Speak a New Language: Learning Vocabulary

Speak a New Language

Speak a New Language: Learning Vocabulary

Welcome to The Five Week Linguist Show. If you want to learn a language or you teach a language, you’ve come to the right place. Join Janina each week for tips, resources and advice for making engaging language learning happen anytime, anywhere.

So this week on The Five Week Linguist Show, we’re going to continue 50 things I’ve learned about languages in my nearly 50 years. I want to talk about vocabulary this week. So the first thing that I wanted to talk about is sort of breaking down that path to fluency, right? Learning vocabulary and how that relates to becoming fluent. So obviously when you start a language, you don’t know anything, right? You start learning words and phrases and then the things that you say start looking more like phrases that you’re kind of putting together, perhaps choppily, that start looking a little bit more like sentences, maybe choppy sentences.

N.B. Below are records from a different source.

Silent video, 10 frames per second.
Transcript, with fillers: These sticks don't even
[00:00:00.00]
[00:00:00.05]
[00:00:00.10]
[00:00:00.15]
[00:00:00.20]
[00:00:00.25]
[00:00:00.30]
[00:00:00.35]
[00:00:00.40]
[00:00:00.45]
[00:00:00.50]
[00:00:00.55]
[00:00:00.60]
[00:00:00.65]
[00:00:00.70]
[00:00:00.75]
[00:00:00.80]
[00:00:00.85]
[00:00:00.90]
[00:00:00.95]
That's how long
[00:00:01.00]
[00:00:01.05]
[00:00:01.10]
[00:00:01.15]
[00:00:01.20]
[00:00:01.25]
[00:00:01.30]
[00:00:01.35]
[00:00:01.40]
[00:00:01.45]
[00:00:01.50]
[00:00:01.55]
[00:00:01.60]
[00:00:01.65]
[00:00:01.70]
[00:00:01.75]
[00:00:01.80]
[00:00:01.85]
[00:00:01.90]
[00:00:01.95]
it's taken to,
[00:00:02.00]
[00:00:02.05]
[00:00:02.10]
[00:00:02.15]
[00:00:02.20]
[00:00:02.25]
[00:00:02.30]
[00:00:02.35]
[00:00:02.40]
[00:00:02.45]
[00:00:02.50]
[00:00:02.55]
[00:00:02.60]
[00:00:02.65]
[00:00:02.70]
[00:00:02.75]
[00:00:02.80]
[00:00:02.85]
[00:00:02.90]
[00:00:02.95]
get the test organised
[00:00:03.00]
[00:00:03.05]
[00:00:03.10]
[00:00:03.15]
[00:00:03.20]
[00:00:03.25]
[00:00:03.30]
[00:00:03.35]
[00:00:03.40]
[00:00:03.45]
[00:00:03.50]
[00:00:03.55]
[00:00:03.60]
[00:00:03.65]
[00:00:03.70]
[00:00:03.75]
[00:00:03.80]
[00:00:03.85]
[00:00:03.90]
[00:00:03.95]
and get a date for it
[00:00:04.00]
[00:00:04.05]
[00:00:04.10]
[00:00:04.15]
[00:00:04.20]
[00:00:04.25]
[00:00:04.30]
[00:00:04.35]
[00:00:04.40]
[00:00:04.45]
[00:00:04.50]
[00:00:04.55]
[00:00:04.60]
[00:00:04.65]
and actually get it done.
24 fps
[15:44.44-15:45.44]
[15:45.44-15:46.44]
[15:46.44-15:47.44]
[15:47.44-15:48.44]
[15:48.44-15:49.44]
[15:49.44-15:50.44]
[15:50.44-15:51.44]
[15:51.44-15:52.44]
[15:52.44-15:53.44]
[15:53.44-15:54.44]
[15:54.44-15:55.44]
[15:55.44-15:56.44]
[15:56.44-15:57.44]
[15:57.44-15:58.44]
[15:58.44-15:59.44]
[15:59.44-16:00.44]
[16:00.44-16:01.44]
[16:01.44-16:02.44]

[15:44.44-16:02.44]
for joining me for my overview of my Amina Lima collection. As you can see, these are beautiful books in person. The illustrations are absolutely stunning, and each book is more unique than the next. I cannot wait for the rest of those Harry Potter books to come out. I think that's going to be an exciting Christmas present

Speak a New Language: Road to Fluency

Then you can start saying some sentences and then those sentences start looking more like paragraphs, right? Sort of two or three sentences at a time. Those paragraphs become stronger and more accurate with the vocabulary that you’ve learned. And then those paragraphs become connected where you can speak for a long time at once. Then those paragraphs, those connected paragraphs become extended and accurate, really detailed up into levels that you may not even have achieved in your native language. We’re talking college professor who knows a great deal about a topic and can speak very accurately and for extended periods of time about something. Right?

So all of that was the path to fluency, and in fact, I’ll leave that in the show notes. So how do you achieve that? You did this when you were in school, through your family, right? You started with nothing. As a baby you made sounds, you understood things and then you started on this path to fluency where the things you say when you were a kindergartner and look much different than the things you say when you were finishing high school or a teenager. So the takeaways for this, for learning languages that can really help you take control of this because you weren’t in charge of that, your journey on that path necessarily, but if you want to learn another language or you’re teaching another language, certainly you have a lot of control over what that path looks like.

Speak a New Language: Chunks

So we learn vocabulary, realistically we acquire vocabulary. If you want to focus and really learn to get communicating, whether you have a situation that allows you to do that naturally or not is to learn vocabulary in chunks. When I say chunks, I’m talking about meaningful chunks. So don’t just learn separate words, maybe all the words for fruit. You’re going to want to learn how to be able to do things. I always like to start with travel because it naturally offers language in chunks. Meaning think about talking to someone at the airport, for example. “I’d like a …” “I need …” Those are chunks, right? Those are meaningful groups of words and phrases that are going to get you communicating. I always recommend people to start with phrasebooks because they naturally serve that. The whole point is just to be able to survive with language. I’ve created a whole bunch of phrasebooks with audio that I share for travel and beginners and I’ve shared the audio on iTunes, just like I’m sharing this here.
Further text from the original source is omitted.